■ **Task directions**:
The pictures must be left out, while the rest of the data is copied exactly.

■ **Records provided**:
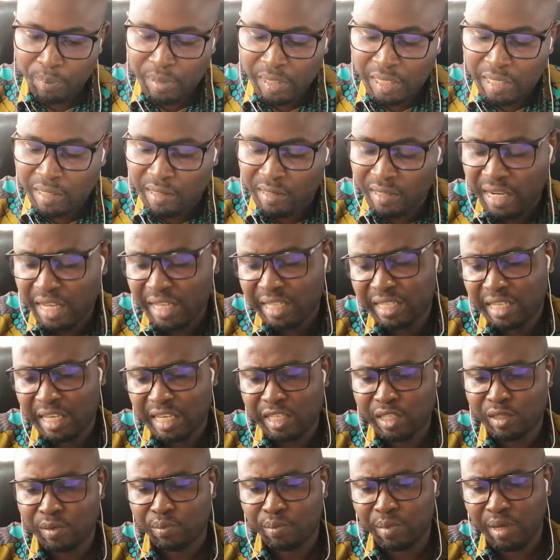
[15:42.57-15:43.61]
create a
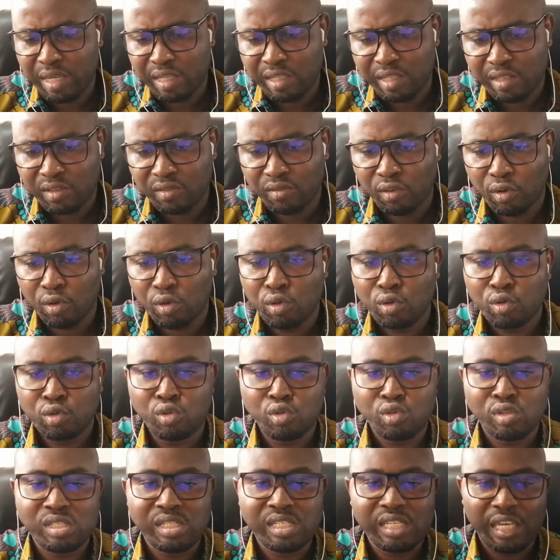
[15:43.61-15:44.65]
space for you to
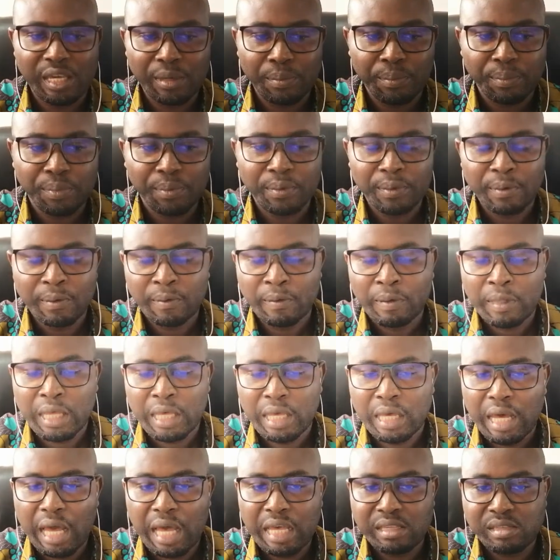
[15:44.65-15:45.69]
skip
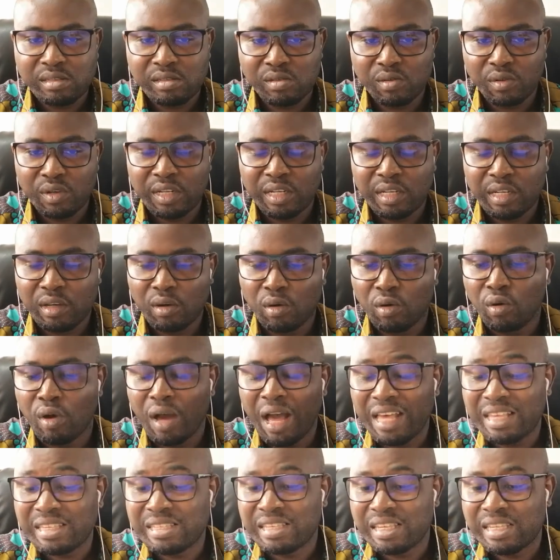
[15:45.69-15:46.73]
answering or
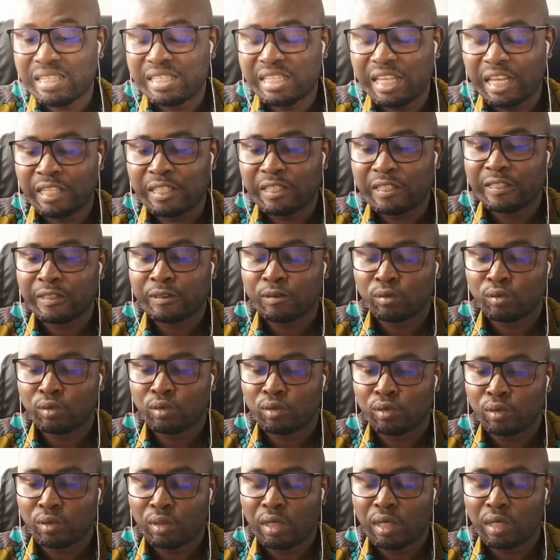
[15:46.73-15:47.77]
answers
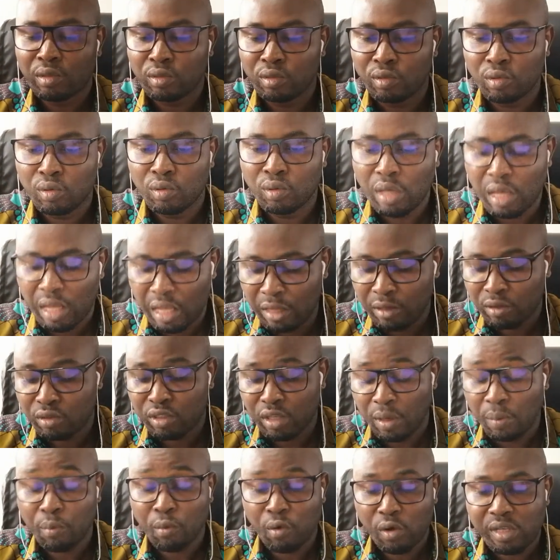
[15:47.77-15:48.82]
that
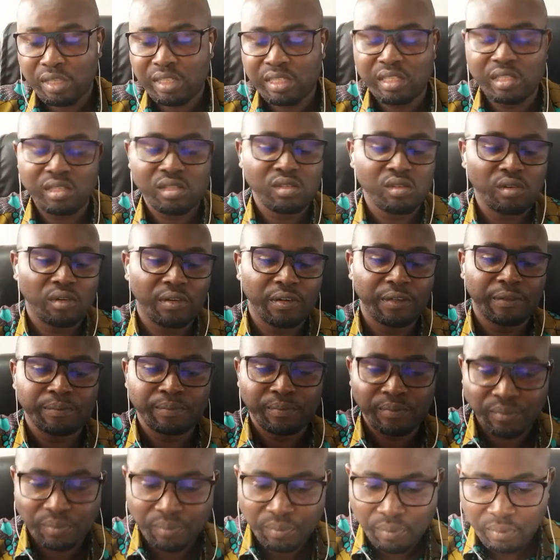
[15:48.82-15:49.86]
some questions. Sorry.
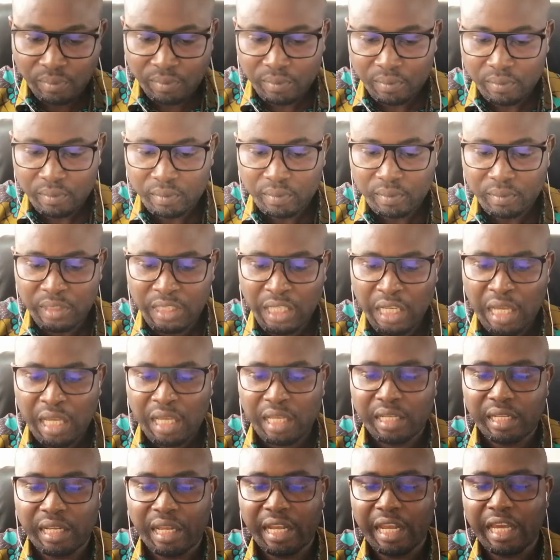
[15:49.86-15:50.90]

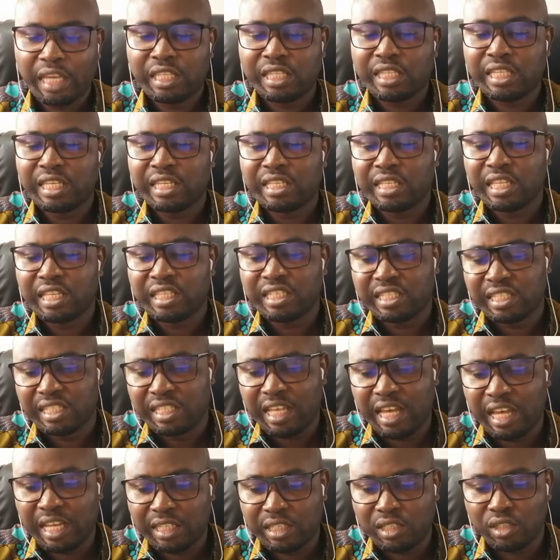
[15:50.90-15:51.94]
The next thing is
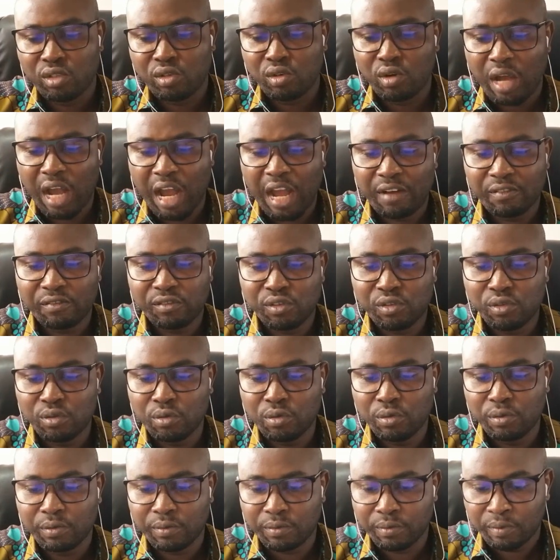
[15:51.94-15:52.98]
that you have
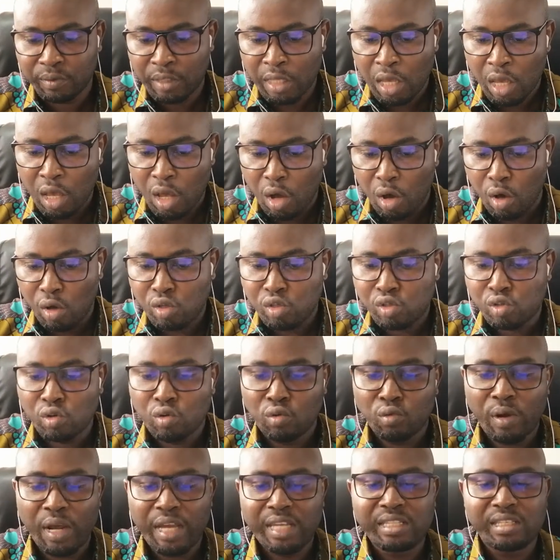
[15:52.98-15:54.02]
to also
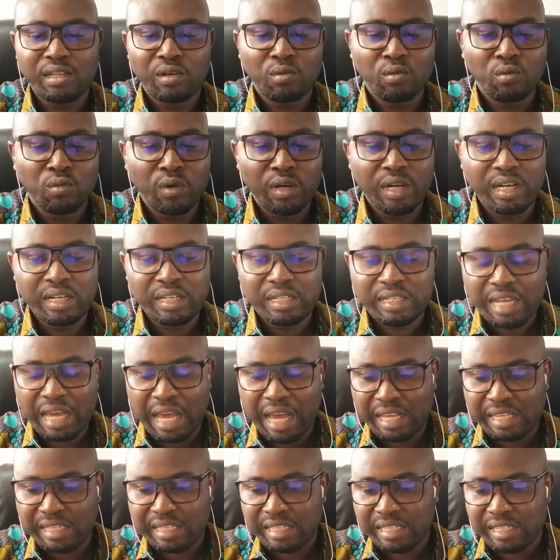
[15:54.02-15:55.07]
write a word
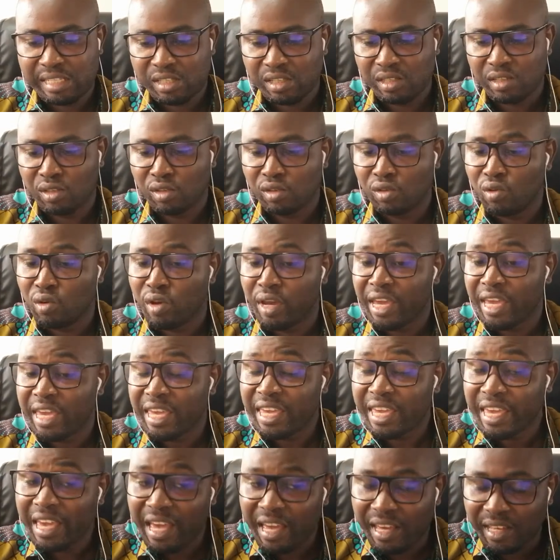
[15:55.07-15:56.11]
as you
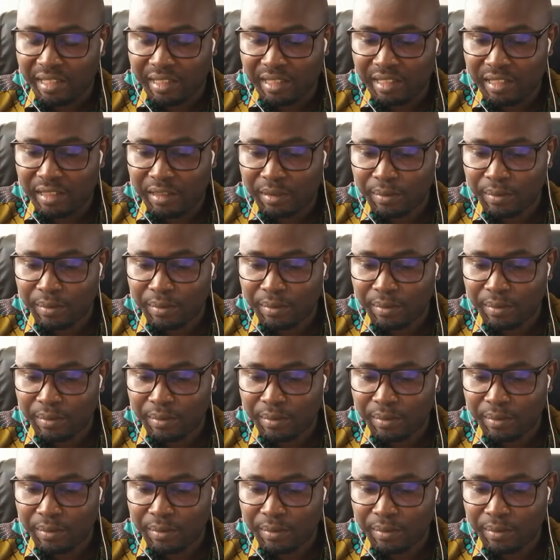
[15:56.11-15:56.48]
hear it.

■ **Answer to this task**:
[15:42.57-15:43.61]
create a
[15:43.61-15:44.65]
space for you to
[15:44.65-15:45.69]
skip
[15:45.69-15:46.73]
answering or
[15:46.73-15:47.77]
answers
[15:47.77-15:48.82]
that
[15:48.82-15:49.86]
some questions. Sorry.
[15:49.86-15:50.90]

[15:50.90-15:51.94]
The next thing is
[15:51.94-15:52.98]
that you have
[15:52.98-15:54.02]
to also
[15:54.02-15:55.07]
write a word
[15:55.07-15:56.11]
as you
[15:56.11-15:56.48]
hear it.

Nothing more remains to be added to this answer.